1
votes

I'm using precompiled templates for several reasons:

  1. Performance (no need to re-compile at runtime)
  2. Code separation (cleaner than embedding <script> tags and hardcoding in JS)
  3. Content security policy (this is for an extension).

Basically, I'm generating templates.js via the handlebars command line utility, based on several template.handlebars files. Next I try to bring these templates into Ember with the following loop:

for (var name in Handlebars.templates) {
  var template = Handlebars.templates[name];
  Ember.TEMPLATES[name] = template;
}

The result is weird: text seems to be loaded, but many template features (eg. {{outlet}}) don't work.

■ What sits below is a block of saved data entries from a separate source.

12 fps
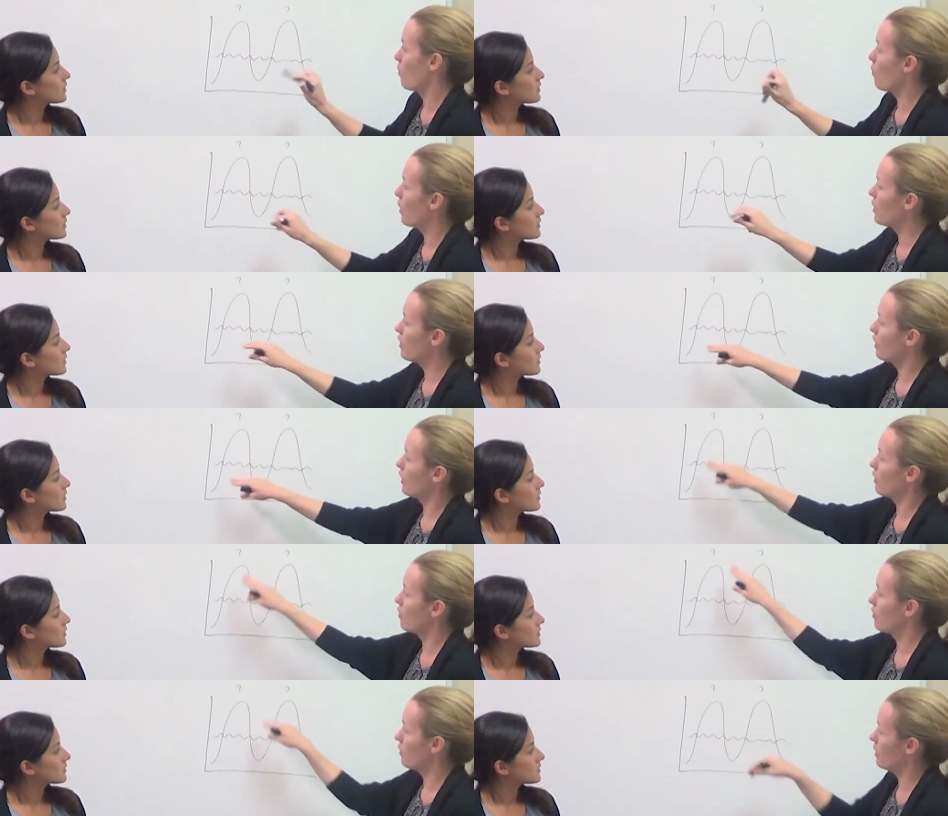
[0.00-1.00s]
Speaker 1: and I'm wondering
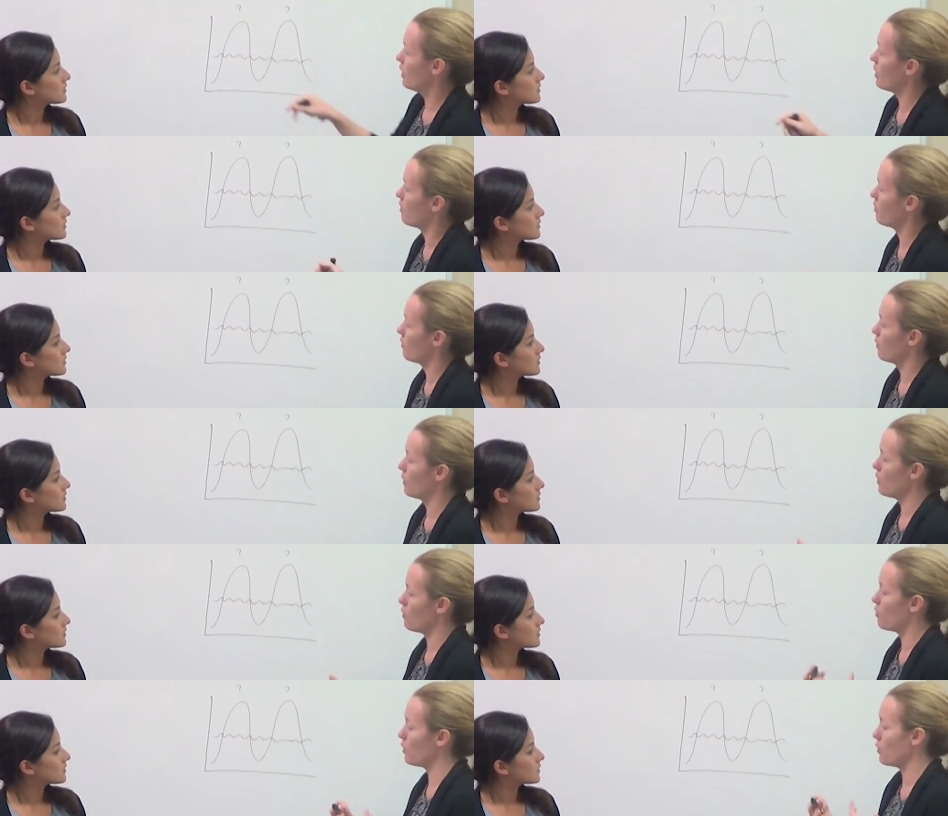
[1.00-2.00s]
if if when
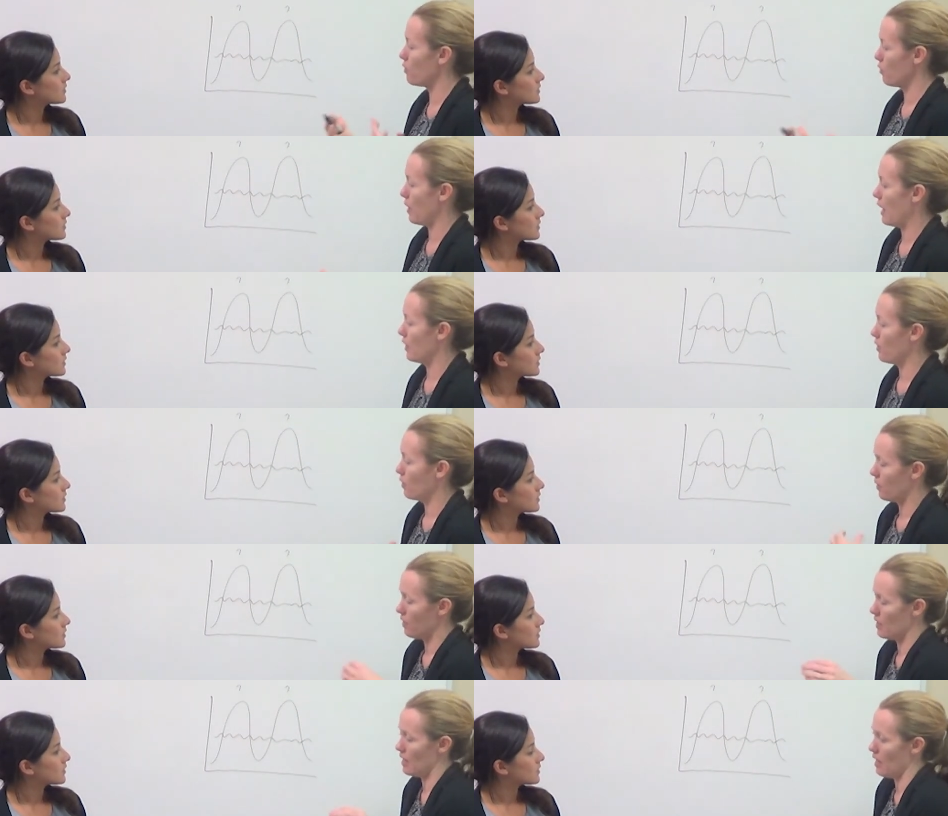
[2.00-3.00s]
you feel fat, you
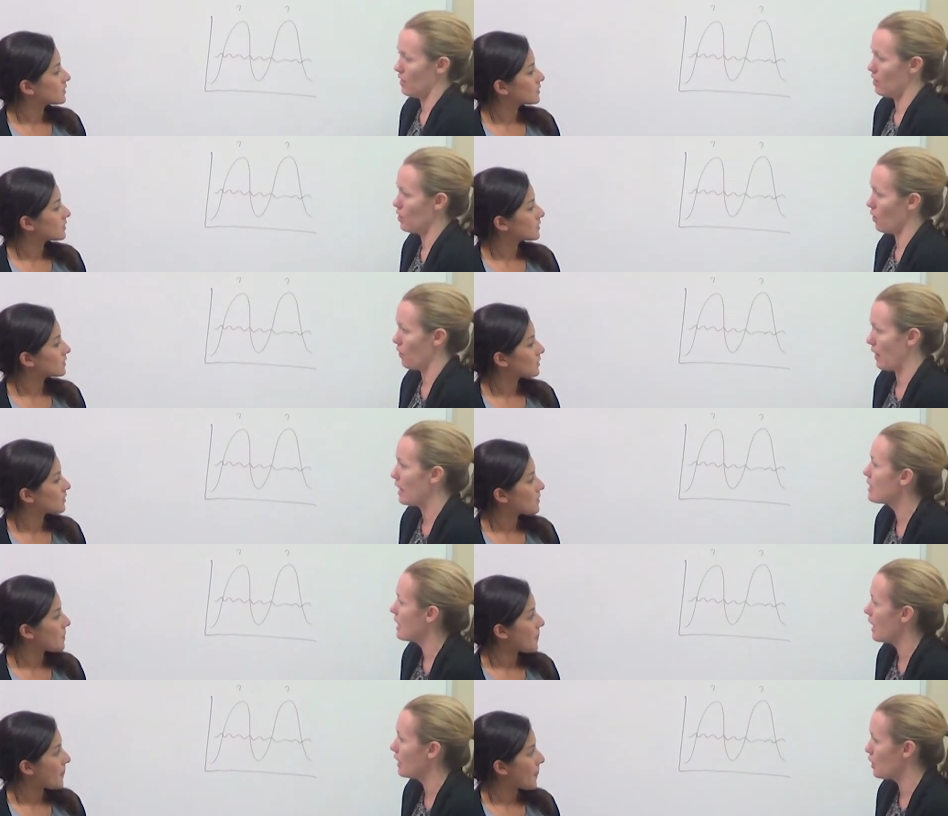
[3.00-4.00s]
could start to jot that
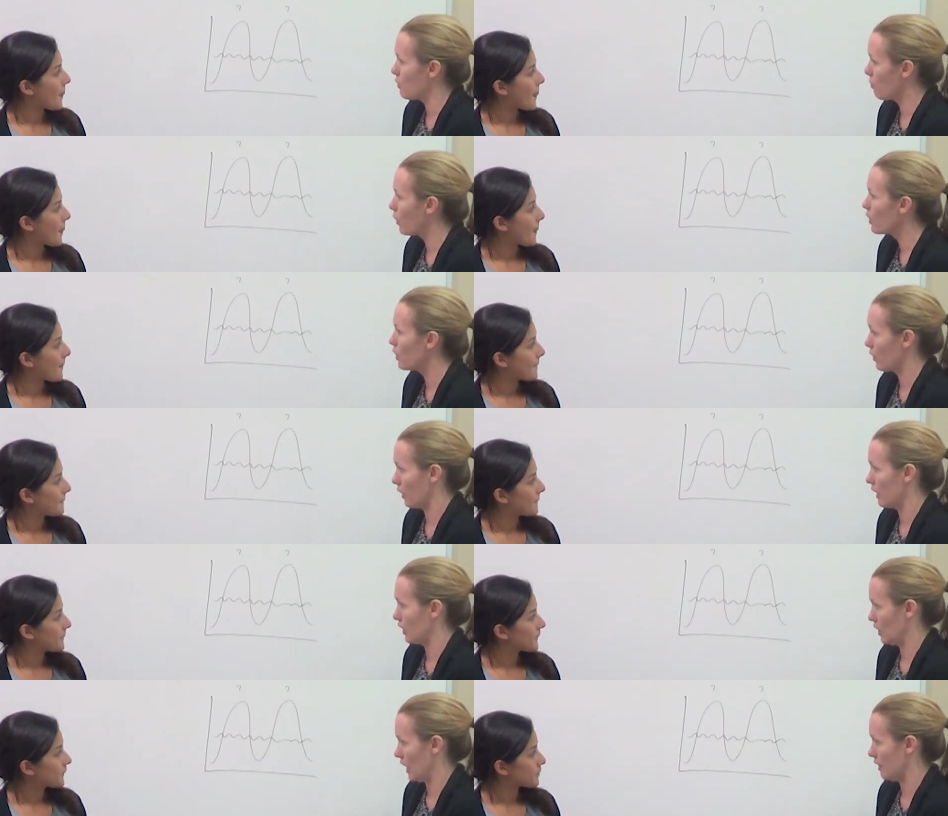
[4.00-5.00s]
down in your
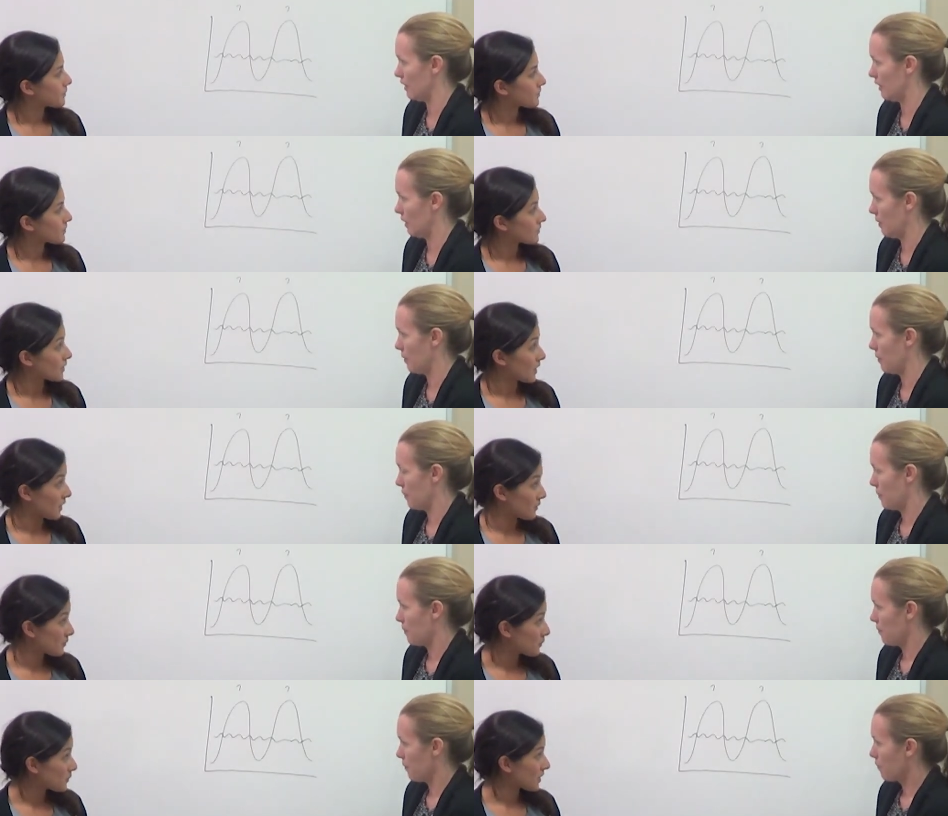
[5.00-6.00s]
monitoring sheets.
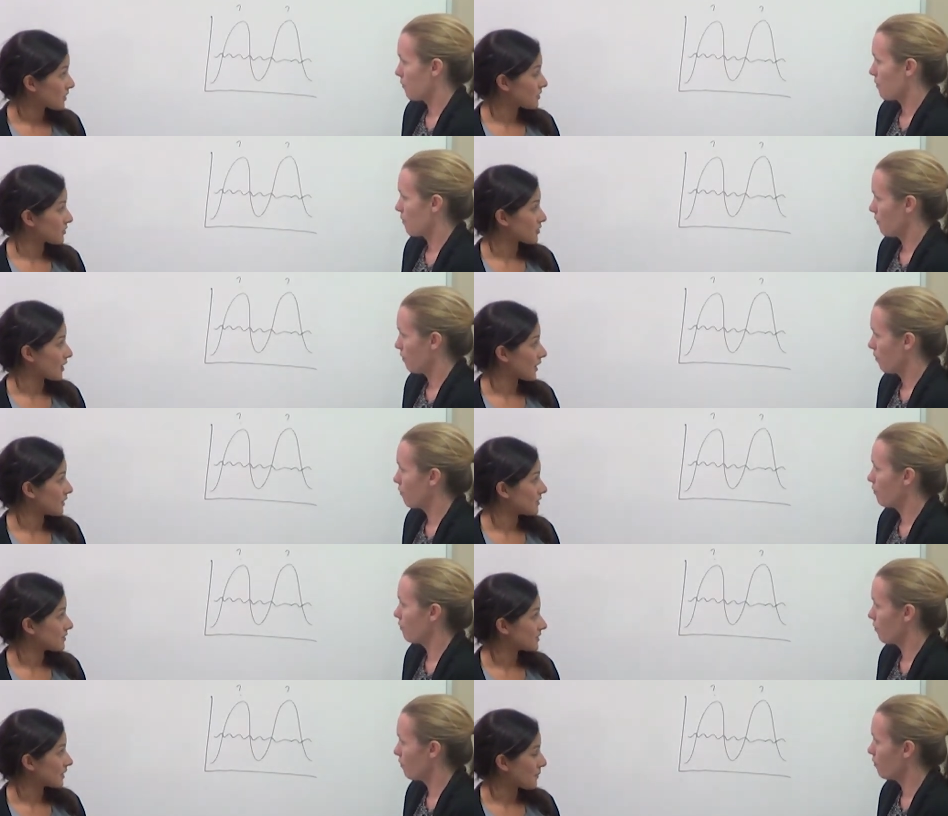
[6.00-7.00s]
Speaker 2: Yeah, I could do
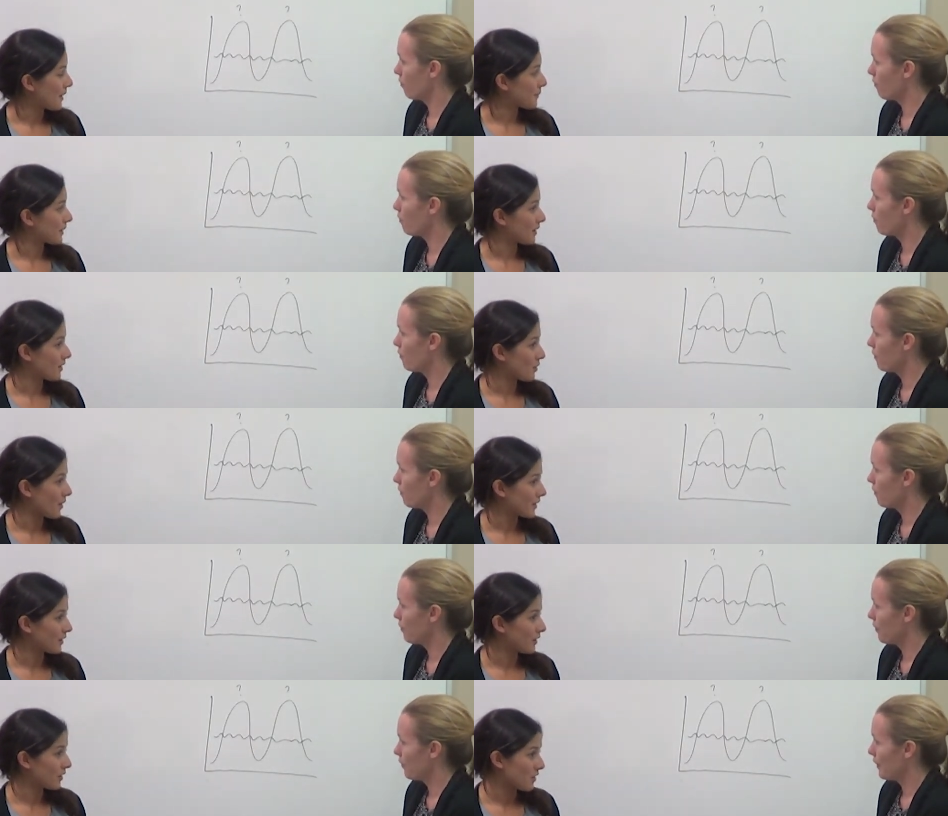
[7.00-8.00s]
that. There
Speaker 1: might be quite
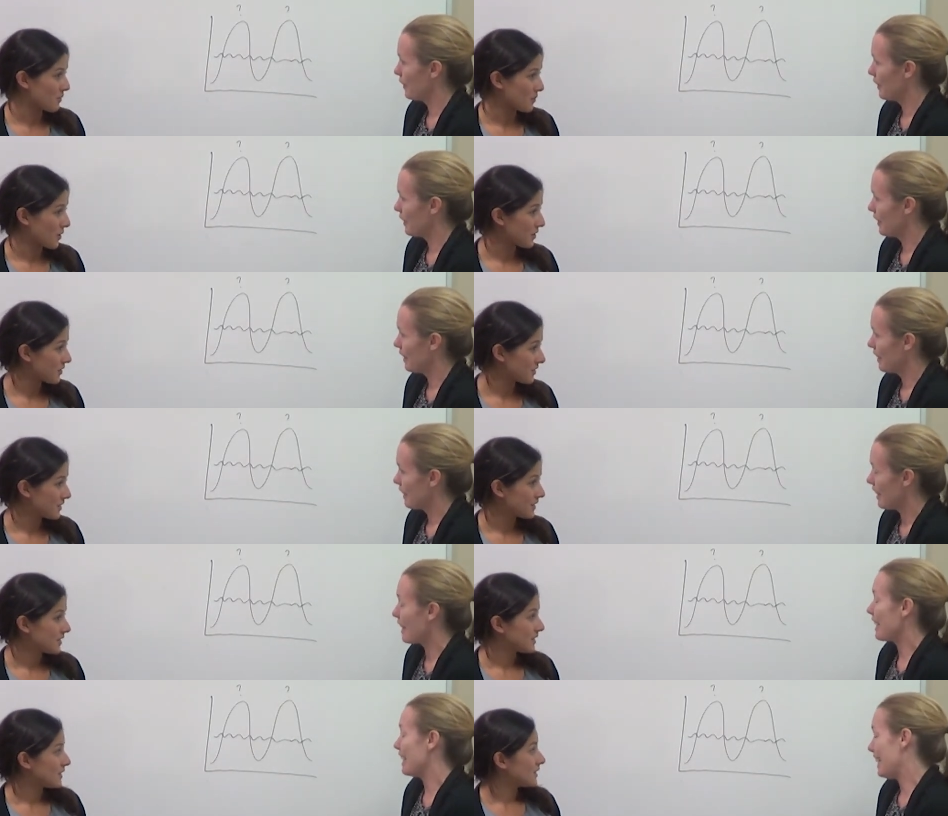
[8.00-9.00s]
a lot of them though.
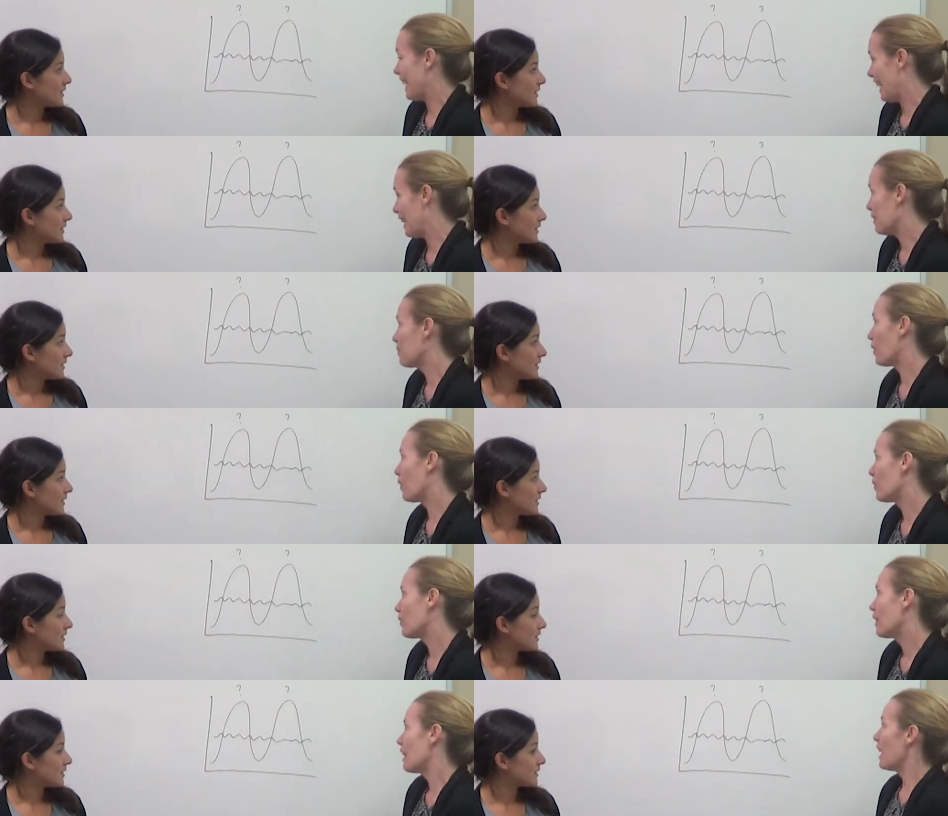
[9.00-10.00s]
Yeah,
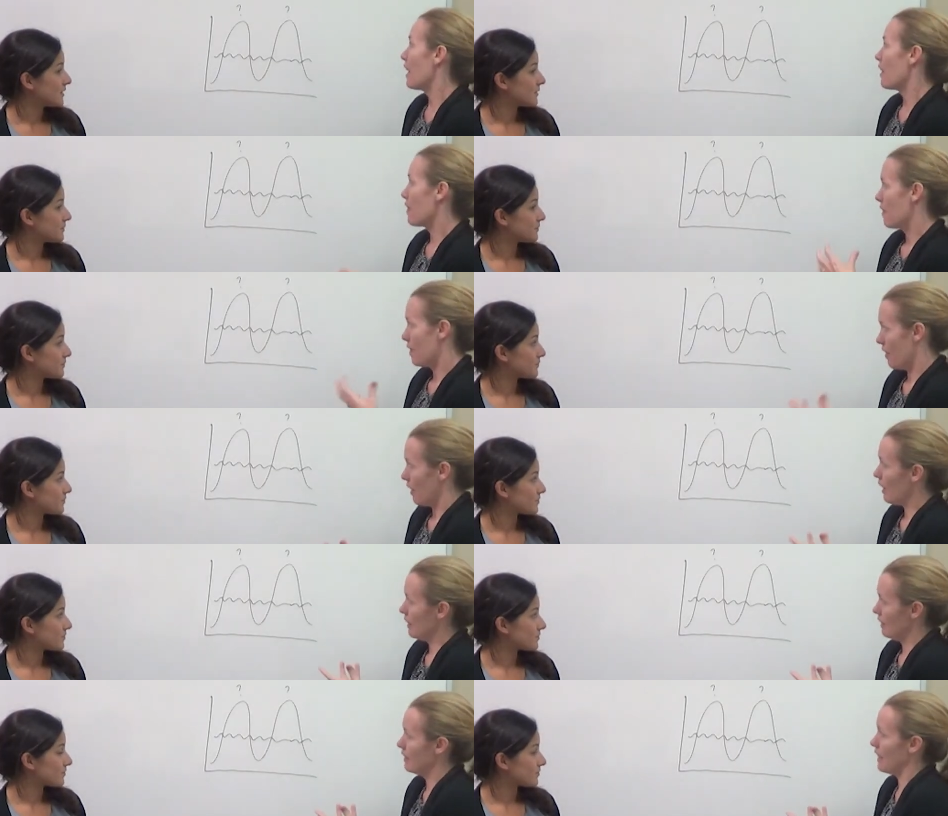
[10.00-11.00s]
well,
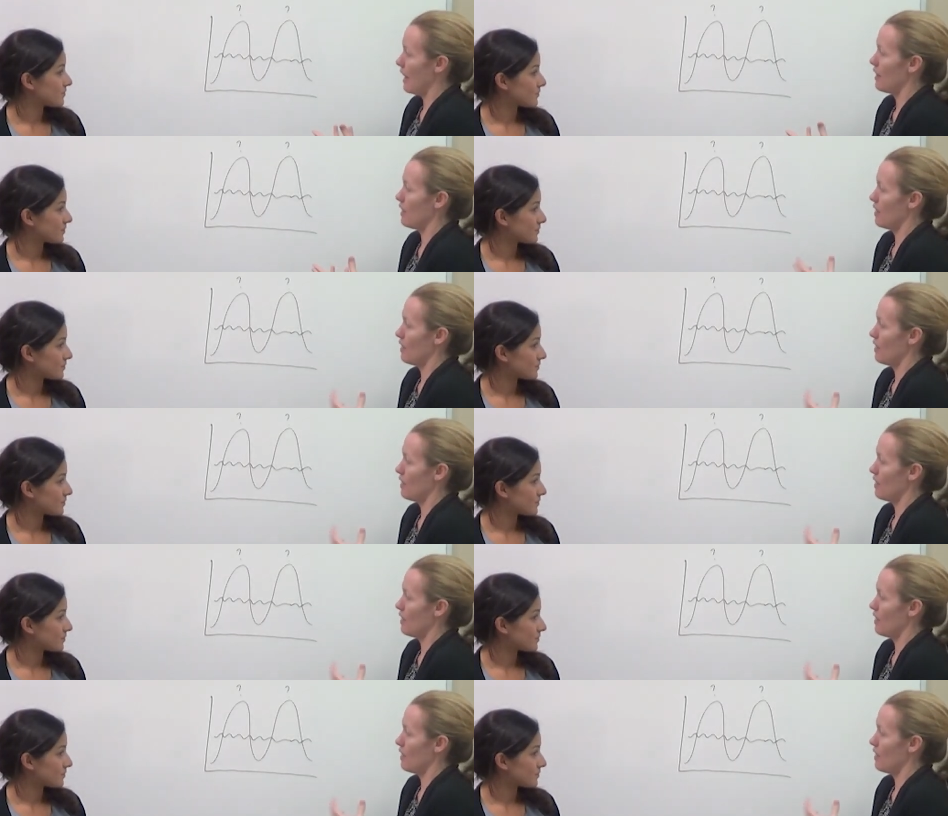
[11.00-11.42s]
I understand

I suspect that this is because Handlebars and Ember-Handlebars are not the same thing.

I guess there are two options (and questions):

  1. Precompile Ember-friendly templates (how can I do this via a command line?)
  2. Properly import Handlebars templates into Ember (how?)

UPDATE: As per the answer, Ember.Handlebars is not the same as Handlebars, so the precompilation is different. Wrote a simple script to precompile for Ember: https://gist.github.com/3723927

1

1 Answers

2
votes

Yes, the plain Handlebars compiler compiles to different JavaScript than Ember.Handlebars, so you cannot consume its output with Ember.

I don't know of a way to run Ember.Handlebars through the command line, though it should be possible in principle to write something.

To find out how to precompile with Ember.Handlebars, take a look at the source code of ember-rails - it supports precompilation.